▸ **Action item**
Will you extract the entries word for word? Images should not appear in the copy.

▸ **Dataset**
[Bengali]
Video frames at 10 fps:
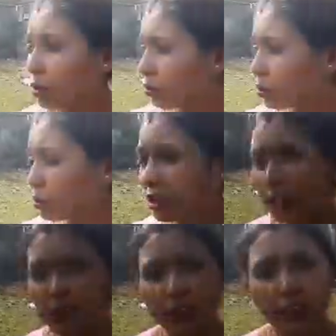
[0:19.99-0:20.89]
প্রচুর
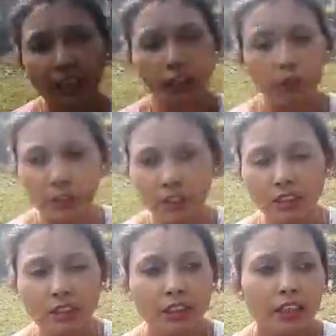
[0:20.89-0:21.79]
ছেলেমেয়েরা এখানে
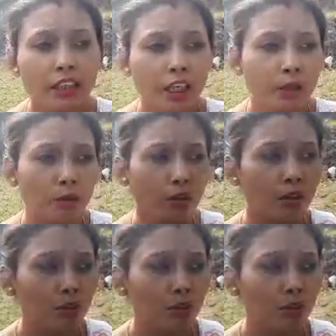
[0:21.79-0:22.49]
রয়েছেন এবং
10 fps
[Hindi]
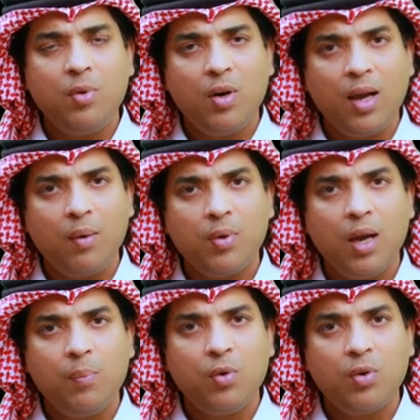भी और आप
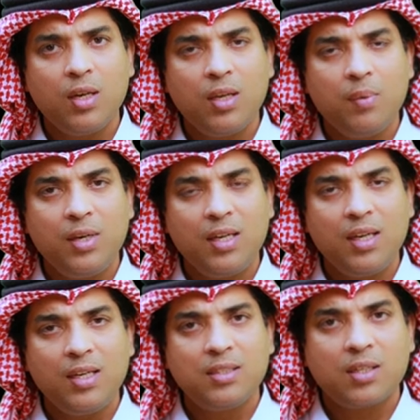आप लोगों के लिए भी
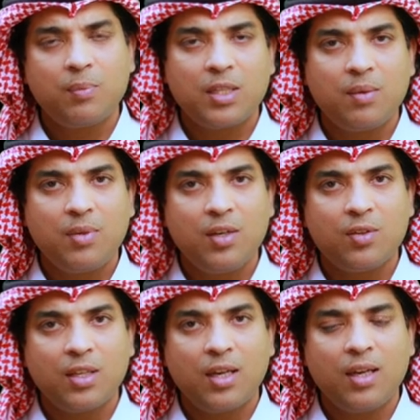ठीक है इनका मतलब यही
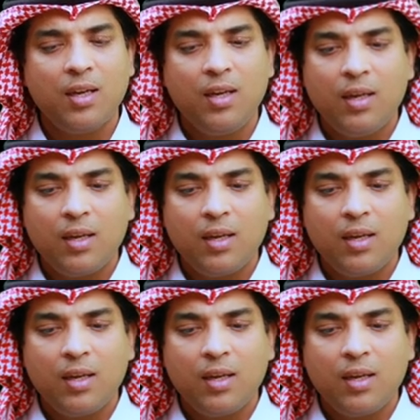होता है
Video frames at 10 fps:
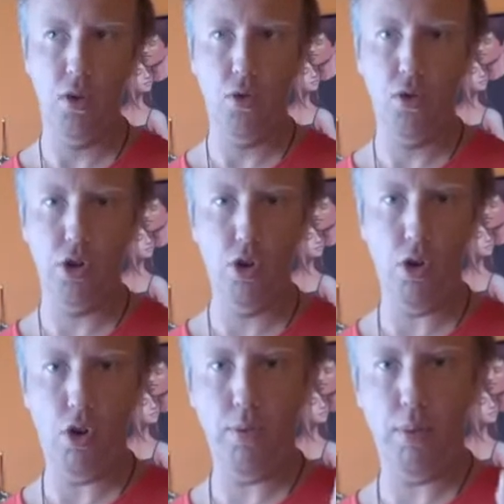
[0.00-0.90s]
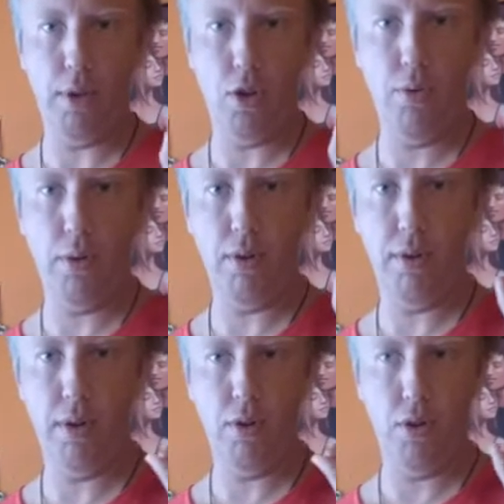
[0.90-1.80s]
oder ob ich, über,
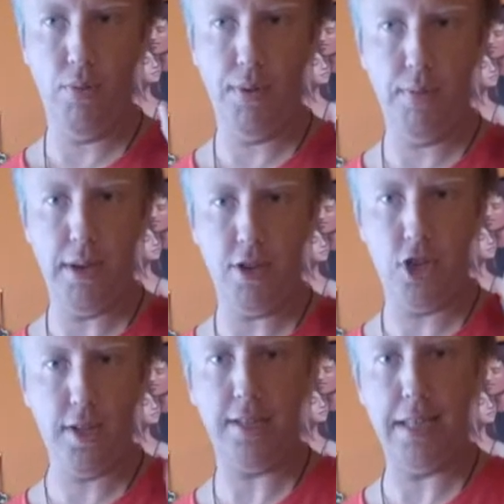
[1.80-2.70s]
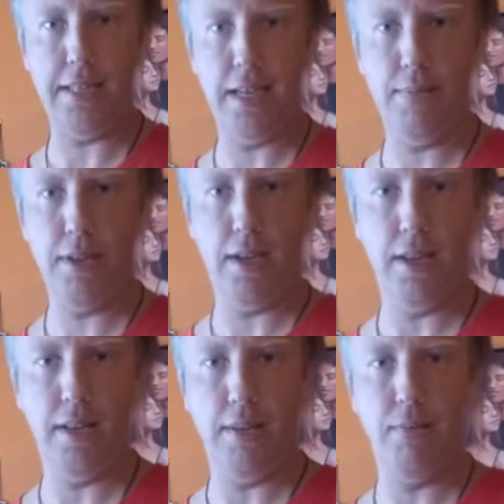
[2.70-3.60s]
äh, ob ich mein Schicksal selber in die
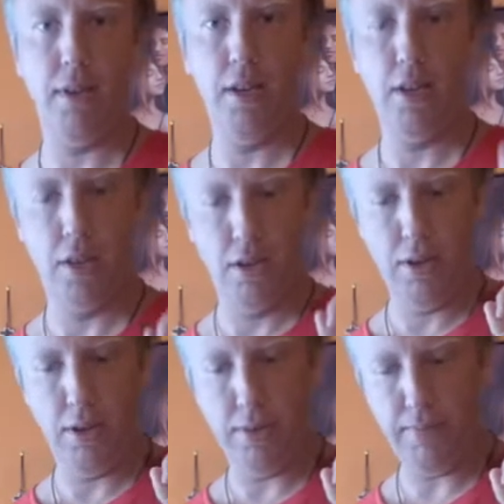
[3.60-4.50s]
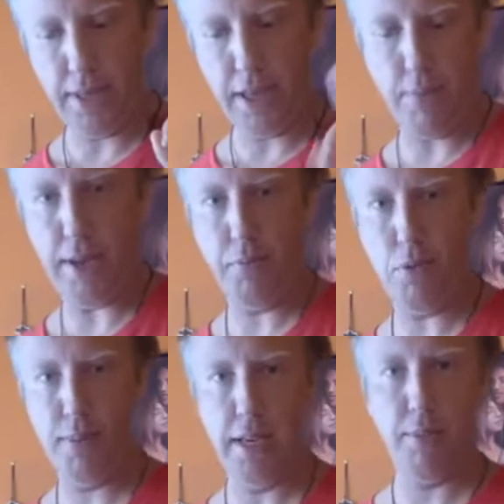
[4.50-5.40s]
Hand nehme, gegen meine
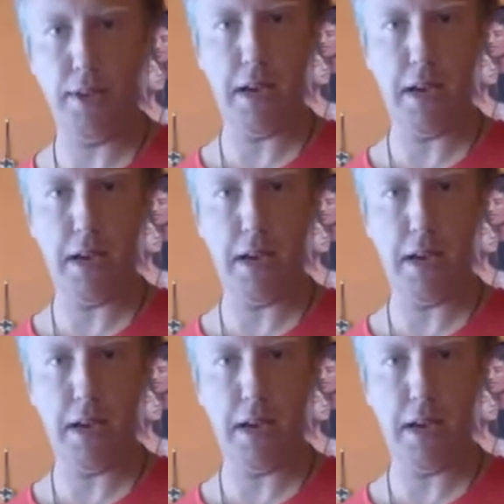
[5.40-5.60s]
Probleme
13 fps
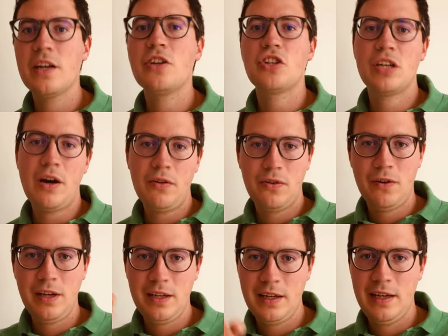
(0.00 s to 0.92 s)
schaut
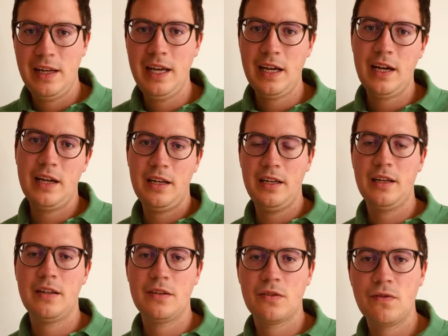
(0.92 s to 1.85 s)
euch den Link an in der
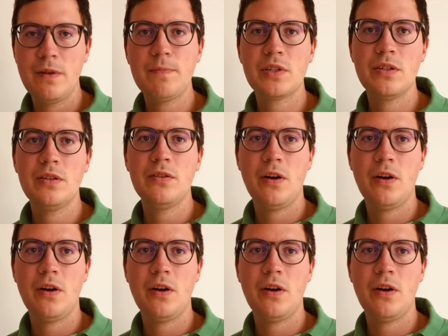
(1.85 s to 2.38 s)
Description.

▸ **Reply to the task**
[Bengali]
Video frames at 10 fps:
[0:19.99-0:20.89]
প্রচুর
[0:20.89-0:21.79]
ছেলেমেয়েরা এখানে
[0:21.79-0:22.49]
রয়েছেন এবং
10 fps
[Hindi]
भी और आप
आप लोगों के लिए भी
ठीक है इनका मतलब यही
होता है
Video frames at 10 fps:
[0.00-0.90s]
[0.90-1.80s]
oder ob ich, über,
[1.80-2.70s]
[2.70-3.60s]
äh, ob ich mein Schicksal selber in die
[3.60-4.50s]
[4.50-5.40s]
Hand nehme, gegen meine
[5.40-5.60s]
Probleme
13 fps
(0.00 s to 0.92 s)
schaut
(0.92 s to 1.85 s)
euch den Link an in der
(1.85 s to 2.38 s)
Description.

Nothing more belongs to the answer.